* _Directions for this task_:
Please give the entries again in full and exactly, without any picture.

Extracted information Start Marker

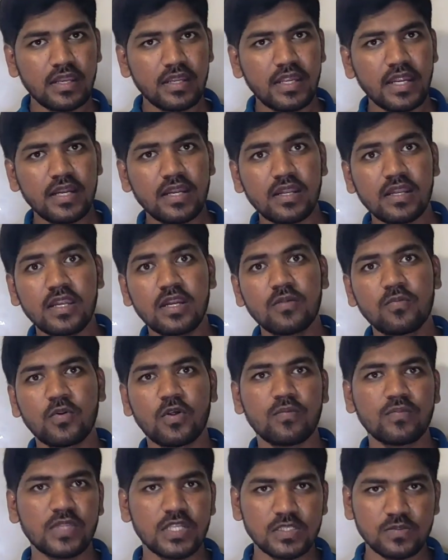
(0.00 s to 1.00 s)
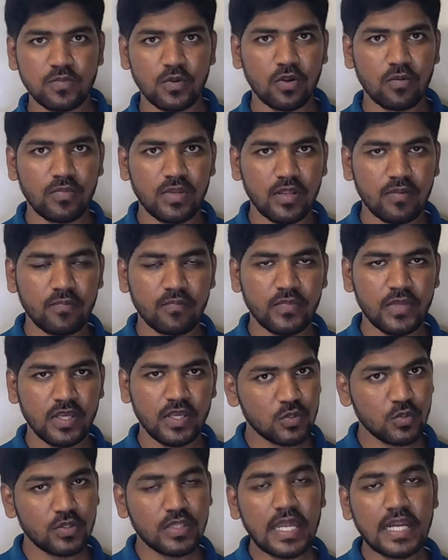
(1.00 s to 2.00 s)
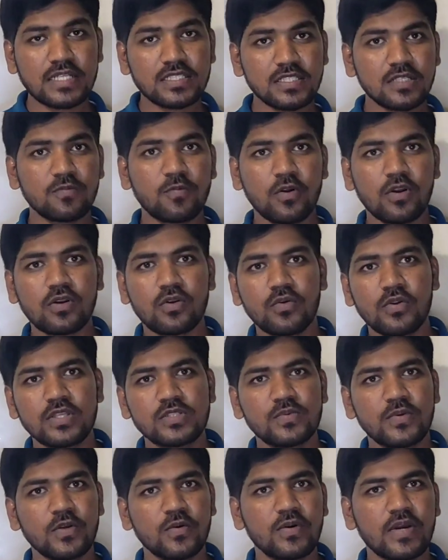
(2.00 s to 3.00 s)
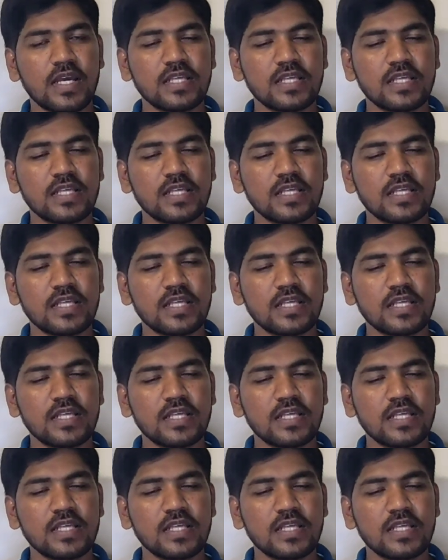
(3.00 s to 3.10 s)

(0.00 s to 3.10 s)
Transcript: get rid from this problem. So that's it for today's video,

Extracted information End Marker

* _The answer_:
(0.00 s to 1.00 s)
(1.00 s to 2.00 s)
(2.00 s to 3.00 s)
(3.00 s to 3.10 s)

(0.00 s to 3.10 s)
Transcript: get rid from this problem. So that's it for today's video,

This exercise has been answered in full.